**Task data:**
•••

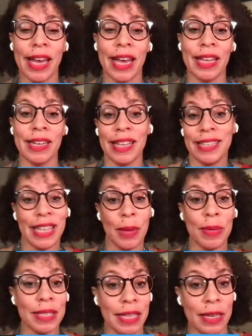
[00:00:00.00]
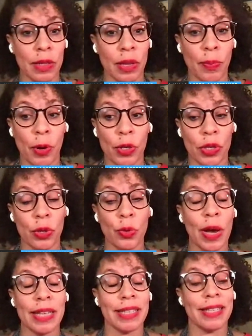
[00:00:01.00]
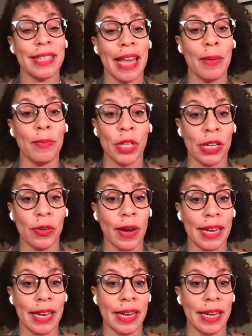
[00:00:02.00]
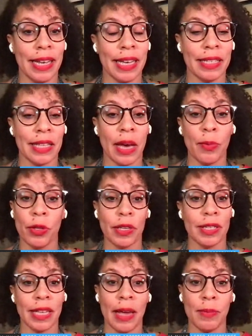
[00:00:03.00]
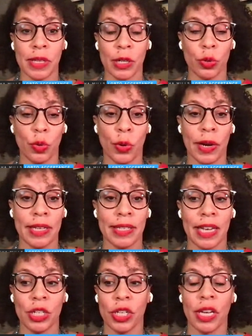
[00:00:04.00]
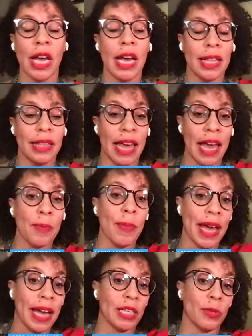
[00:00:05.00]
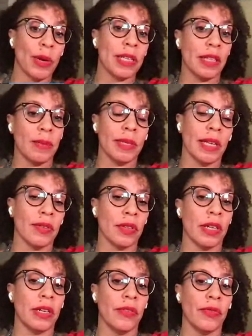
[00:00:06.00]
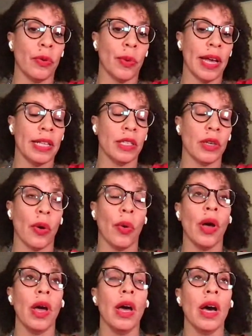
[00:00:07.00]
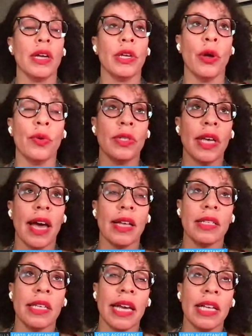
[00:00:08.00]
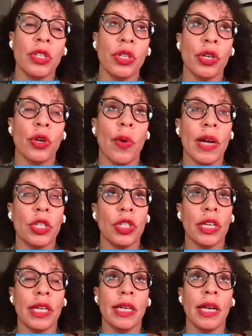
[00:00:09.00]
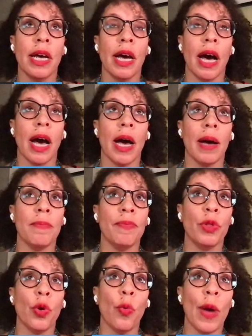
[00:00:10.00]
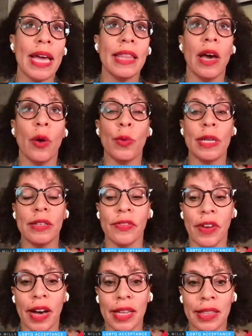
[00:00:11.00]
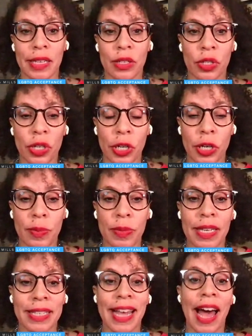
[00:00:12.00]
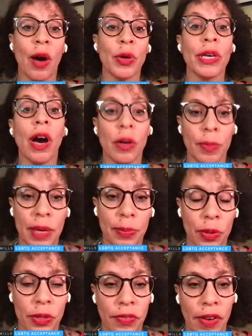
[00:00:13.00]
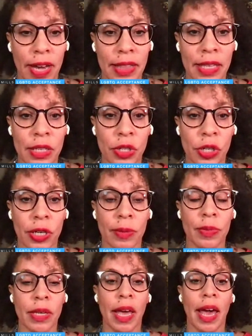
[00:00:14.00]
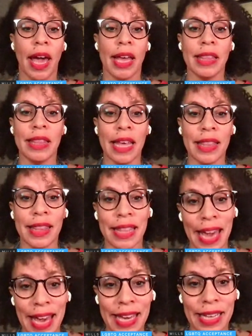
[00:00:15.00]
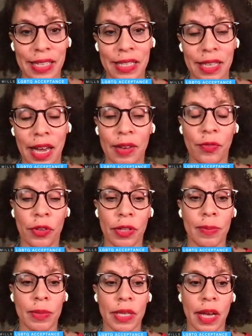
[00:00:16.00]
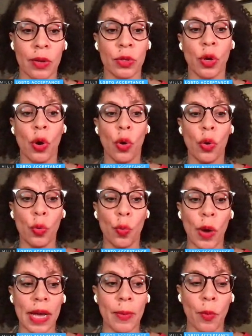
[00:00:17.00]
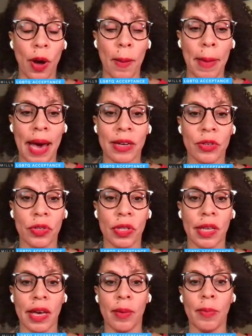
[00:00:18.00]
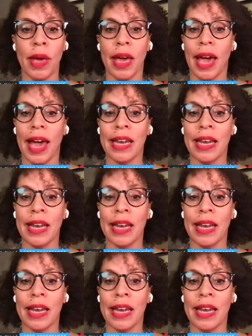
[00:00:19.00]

And the same as the person who has the same gender identity as them or the same sexual orientation, they may express themselves in a different way. And so, you know, to answer your question, the way that we define these terms is how young people define these terms, and that they get to decide for themselves what matters to them.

•••

**Work item:**
Could the lines above be copied out exactly, with no image carried over?

**Written solution:**
[00:00:00.00]
[00:00:01.00]
[00:00:02.00]
[00:00:03.00]
[00:00:04.00]
[00:00:05.00]
[00:00:06.00]
[00:00:07.00]
[00:00:08.00]
[00:00:09.00]
[00:00:10.00]
[00:00:11.00]
[00:00:12.00]
[00:00:13.00]
[00:00:14.00]
[00:00:15.00]
[00:00:16.00]
[00:00:17.00]
[00:00:18.00]
[00:00:19.00]

And the same as the person who has the same gender identity as them or the same sexual orientation, they may express themselves in a different way. And so, you know, to answer your question, the way that we define these terms is how young people define these terms, and that they get to decide for themselves what matters to them.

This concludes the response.